HOW TO COMPLETE THIS TASK
Only the text should be kept: print every entry below exactly and leave each image out.
-- PROVIDED RECORDS follows --
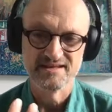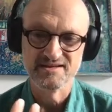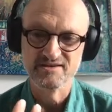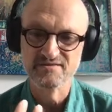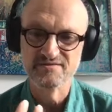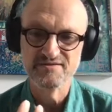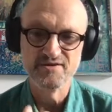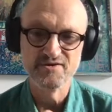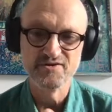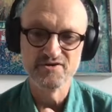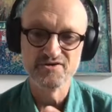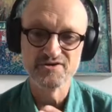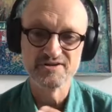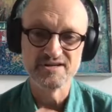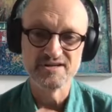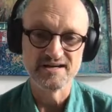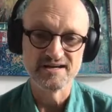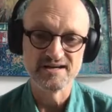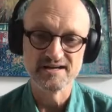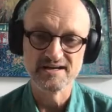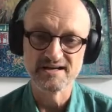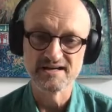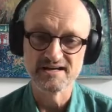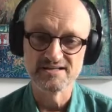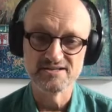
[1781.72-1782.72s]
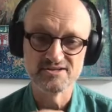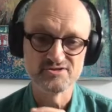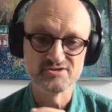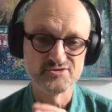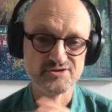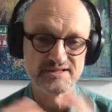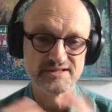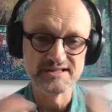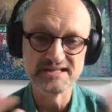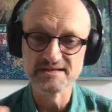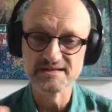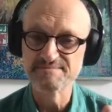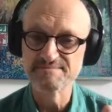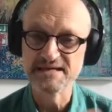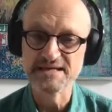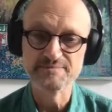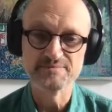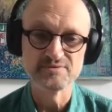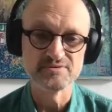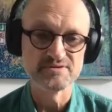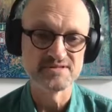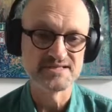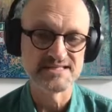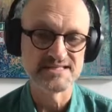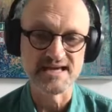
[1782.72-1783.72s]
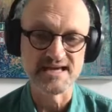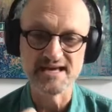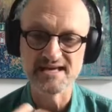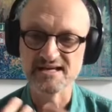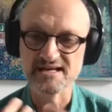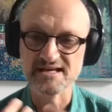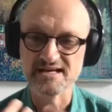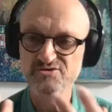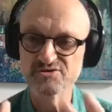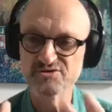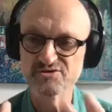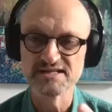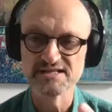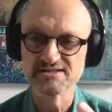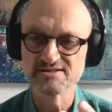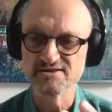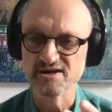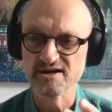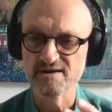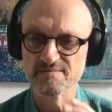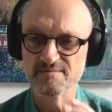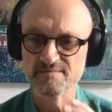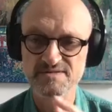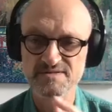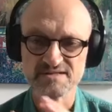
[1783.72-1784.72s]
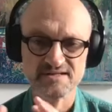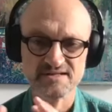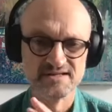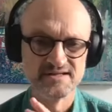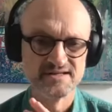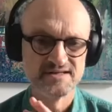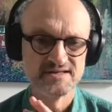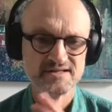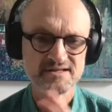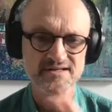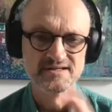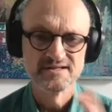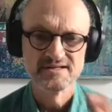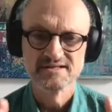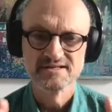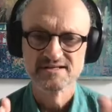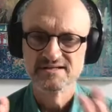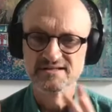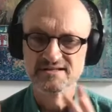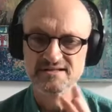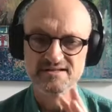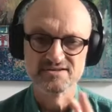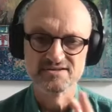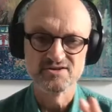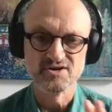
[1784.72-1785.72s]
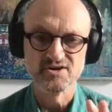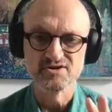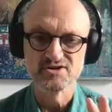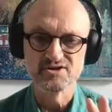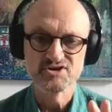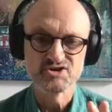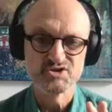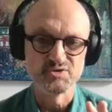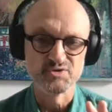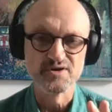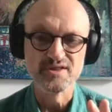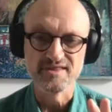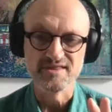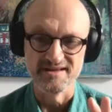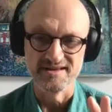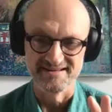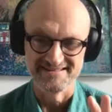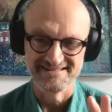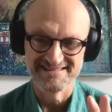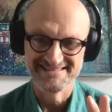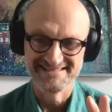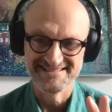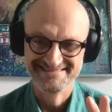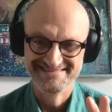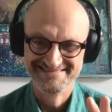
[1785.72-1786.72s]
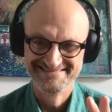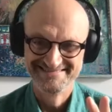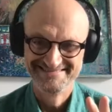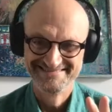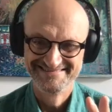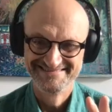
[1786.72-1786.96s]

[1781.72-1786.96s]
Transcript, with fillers: you've heard a trillion people say it a trillion times, don't should things.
-- PROVIDED RECORDS concluded --
EXPECTED ANSWER
[1781.72-1782.72s]
[1782.72-1783.72s]
[1783.72-1784.72s]
[1784.72-1785.72s]
[1785.72-1786.72s]
[1786.72-1786.96s]

[1781.72-1786.96s]
Transcript, with fillers: you've heard a trillion people say it a trillion times, don't should things.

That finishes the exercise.